▶ [YOUR INSTRUCTIONS]: Every line of the material must be restated exactly, though not its pictures.

▶ [AVAILABLE DATA]:
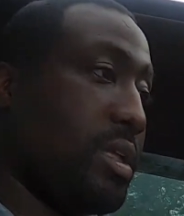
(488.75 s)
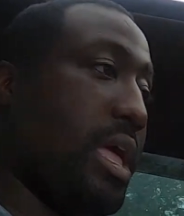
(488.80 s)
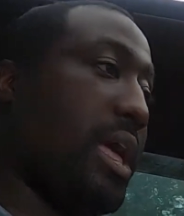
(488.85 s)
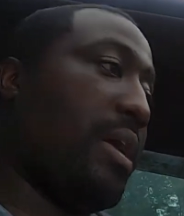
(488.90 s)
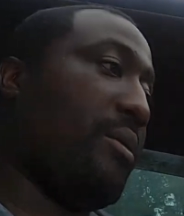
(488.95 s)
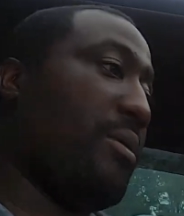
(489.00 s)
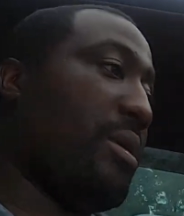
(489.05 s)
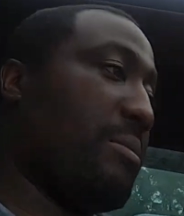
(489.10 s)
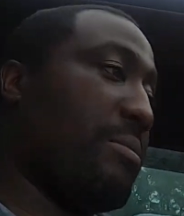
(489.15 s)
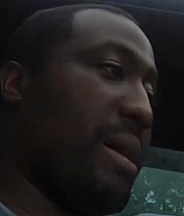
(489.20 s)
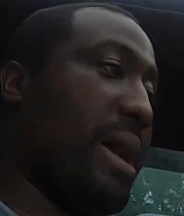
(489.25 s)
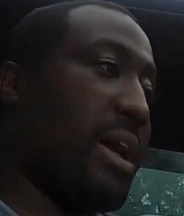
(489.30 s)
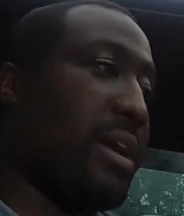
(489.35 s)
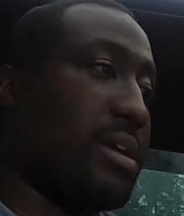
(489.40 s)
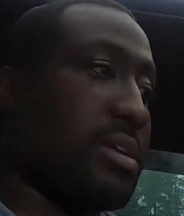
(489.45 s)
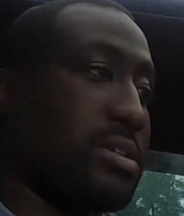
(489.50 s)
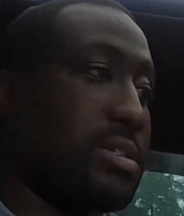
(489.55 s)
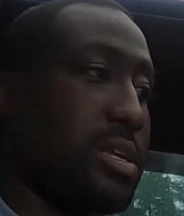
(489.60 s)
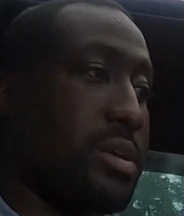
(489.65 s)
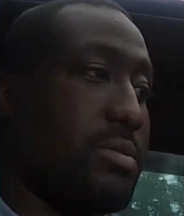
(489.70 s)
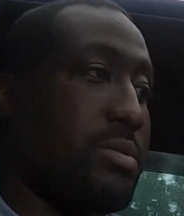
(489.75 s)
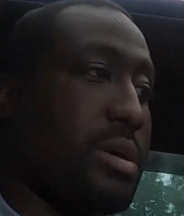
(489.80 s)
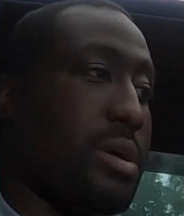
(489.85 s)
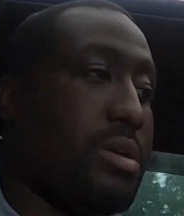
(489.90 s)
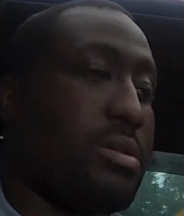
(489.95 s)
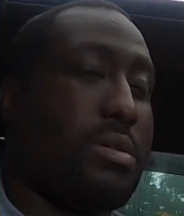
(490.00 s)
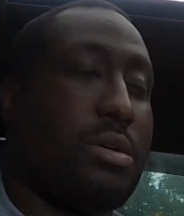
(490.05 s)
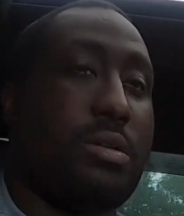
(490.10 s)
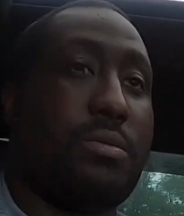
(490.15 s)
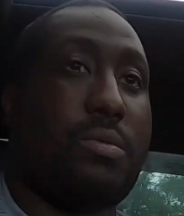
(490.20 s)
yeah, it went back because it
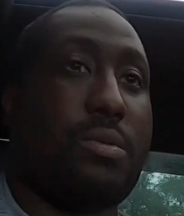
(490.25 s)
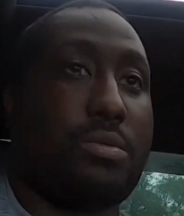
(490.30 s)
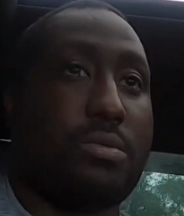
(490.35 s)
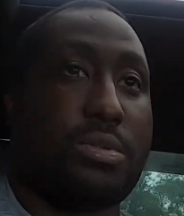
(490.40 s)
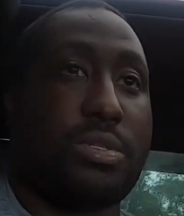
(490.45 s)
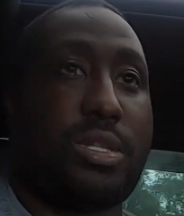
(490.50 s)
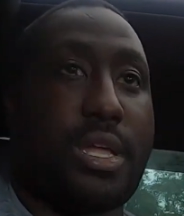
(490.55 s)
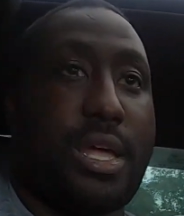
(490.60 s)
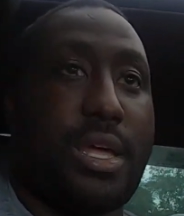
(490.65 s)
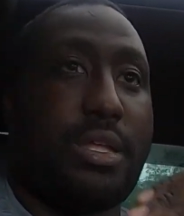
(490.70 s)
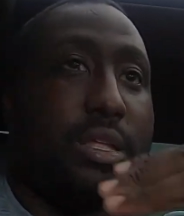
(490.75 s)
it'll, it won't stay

▶ [COMPLETED EXERCISE]:
(488.75 s)
(488.80 s)
(488.85 s)
(488.90 s)
(488.95 s)
(489.00 s)
(489.05 s)
(489.10 s)
(489.15 s)
(489.20 s)
(489.25 s)
(489.30 s)
(489.35 s)
(489.40 s)
(489.45 s)
(489.50 s)
(489.55 s)
(489.60 s)
(489.65 s)
(489.70 s)
(489.75 s)
(489.80 s)
(489.85 s)
(489.90 s)
(489.95 s)
(490.00 s)
(490.05 s)
(490.10 s)
(490.15 s)
(490.20 s)
yeah, it went back because it
(490.25 s)
(490.30 s)
(490.35 s)
(490.40 s)
(490.45 s)
(490.50 s)
(490.55 s)
(490.60 s)
(490.65 s)
(490.70 s)
(490.75 s)
it'll, it won't stay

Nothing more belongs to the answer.